While the tosca revamp removes the major legal hurdles when it comes to evaluating chemicals and restricting their use, some say it won’t fix what ails the current law. They stress that the EPA needs far more money if it is to effectively police the thousands of chemicals on the market.
There are also concerns that tosca 2.0 could actually make it harder to control chemicals by making it more difficult for states to pursue their own tougher laws. Another fear is that the new law may make it harder for firms to be held liable when their products damage the environment or people’s health.
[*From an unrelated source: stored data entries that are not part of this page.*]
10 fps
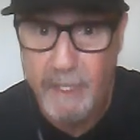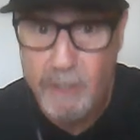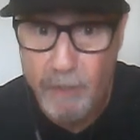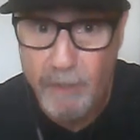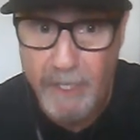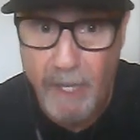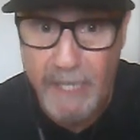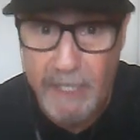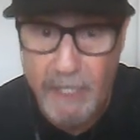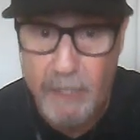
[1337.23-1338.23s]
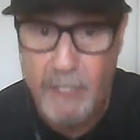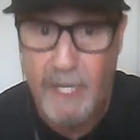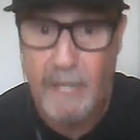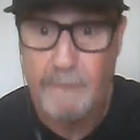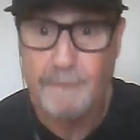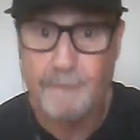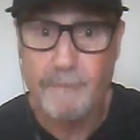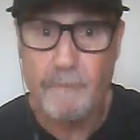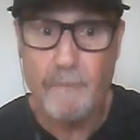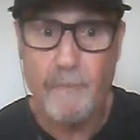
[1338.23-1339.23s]
It's 39 years now.
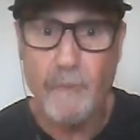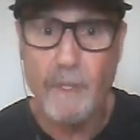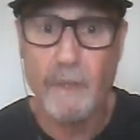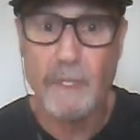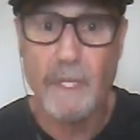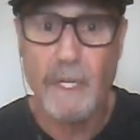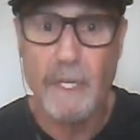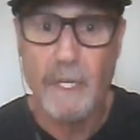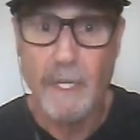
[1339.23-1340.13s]
Okay.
Depending on how the issue of the new law’s primacy over states’ own rules is resolved, the revamped tosca could have an impact on people’s ability to sue for personal injury or loss.
There are other practical concerns. Groups like the Union of Concerned Scientists suggest that it could more than 50 years to assess even 1000 of the most toxic chemicals on the market.
The EPA already has a huge backlog of chemicals to address, on top of a steady stream of new ones entering the market. Assessing and regulating these compounds will require many more scientists and technicians and that won’t happen overnight. An expansion of the payroll of the EPA is also something that most Republicans are unlikely to embrace.